▶ Collection entries
..............................

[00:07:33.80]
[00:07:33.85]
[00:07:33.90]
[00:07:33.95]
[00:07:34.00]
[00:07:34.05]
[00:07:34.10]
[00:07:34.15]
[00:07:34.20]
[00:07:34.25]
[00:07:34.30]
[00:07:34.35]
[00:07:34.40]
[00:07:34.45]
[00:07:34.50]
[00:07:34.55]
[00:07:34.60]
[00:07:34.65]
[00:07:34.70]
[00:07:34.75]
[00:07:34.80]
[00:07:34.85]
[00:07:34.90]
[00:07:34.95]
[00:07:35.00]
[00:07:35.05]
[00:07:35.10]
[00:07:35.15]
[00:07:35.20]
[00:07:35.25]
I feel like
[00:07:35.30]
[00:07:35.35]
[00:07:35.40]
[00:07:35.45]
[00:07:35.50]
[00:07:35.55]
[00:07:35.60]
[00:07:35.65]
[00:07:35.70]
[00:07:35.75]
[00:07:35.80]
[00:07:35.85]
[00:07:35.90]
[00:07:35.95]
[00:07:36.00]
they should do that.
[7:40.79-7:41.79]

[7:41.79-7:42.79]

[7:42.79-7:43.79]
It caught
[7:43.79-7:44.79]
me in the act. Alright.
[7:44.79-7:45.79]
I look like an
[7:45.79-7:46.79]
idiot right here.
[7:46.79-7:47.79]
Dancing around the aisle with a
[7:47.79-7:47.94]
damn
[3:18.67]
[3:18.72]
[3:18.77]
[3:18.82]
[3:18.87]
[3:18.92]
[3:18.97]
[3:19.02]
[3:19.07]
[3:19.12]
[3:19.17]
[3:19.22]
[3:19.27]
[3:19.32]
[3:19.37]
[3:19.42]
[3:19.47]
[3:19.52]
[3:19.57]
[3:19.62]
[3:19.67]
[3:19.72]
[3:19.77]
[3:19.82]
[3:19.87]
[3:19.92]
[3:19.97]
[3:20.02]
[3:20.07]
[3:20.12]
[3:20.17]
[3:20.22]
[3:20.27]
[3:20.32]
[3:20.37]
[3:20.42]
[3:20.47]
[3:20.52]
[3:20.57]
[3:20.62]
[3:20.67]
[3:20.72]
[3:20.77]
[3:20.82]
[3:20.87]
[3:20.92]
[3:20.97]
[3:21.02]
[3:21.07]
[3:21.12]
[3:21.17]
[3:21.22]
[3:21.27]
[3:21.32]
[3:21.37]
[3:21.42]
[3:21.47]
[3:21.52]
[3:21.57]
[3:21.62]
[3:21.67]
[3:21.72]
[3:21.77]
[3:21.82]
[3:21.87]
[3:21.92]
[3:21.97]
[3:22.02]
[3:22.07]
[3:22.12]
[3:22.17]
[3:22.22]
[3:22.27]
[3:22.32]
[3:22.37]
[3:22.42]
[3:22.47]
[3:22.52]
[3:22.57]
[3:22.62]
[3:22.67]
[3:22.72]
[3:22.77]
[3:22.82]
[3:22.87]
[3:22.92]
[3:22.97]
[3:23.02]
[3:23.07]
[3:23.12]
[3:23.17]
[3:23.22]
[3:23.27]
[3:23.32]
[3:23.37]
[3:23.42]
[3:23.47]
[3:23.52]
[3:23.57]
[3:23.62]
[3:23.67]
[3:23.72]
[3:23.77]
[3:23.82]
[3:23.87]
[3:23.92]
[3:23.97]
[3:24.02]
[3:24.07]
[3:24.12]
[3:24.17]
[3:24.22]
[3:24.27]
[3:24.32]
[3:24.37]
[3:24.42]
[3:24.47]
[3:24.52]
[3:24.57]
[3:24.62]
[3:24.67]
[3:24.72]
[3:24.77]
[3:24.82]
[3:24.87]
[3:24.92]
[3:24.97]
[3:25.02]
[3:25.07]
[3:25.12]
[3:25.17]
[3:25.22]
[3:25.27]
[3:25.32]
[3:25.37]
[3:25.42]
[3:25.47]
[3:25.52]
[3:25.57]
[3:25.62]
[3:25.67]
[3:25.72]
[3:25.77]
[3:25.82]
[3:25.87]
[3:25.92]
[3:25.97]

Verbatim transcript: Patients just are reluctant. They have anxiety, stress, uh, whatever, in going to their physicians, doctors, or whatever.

..............................

▶ Action item
Starting at the first line of the data above, please restate word for word every line up to and including the one that holds "[00:07:34.70]", and add nothing else.

▶ Answer section
[00:07:33.80]
[00:07:33.85]
[00:07:33.90]
[00:07:33.95]
[00:07:34.00]
[00:07:34.05]
[00:07:34.10]
[00:07:34.15]
[00:07:34.20]
[00:07:34.25]
[00:07:34.30]
[00:07:34.35]
[00:07:34.40]
[00:07:34.45]
[00:07:34.50]
[00:07:34.55]
[00:07:34.60]
[00:07:34.65]
[00:07:34.70]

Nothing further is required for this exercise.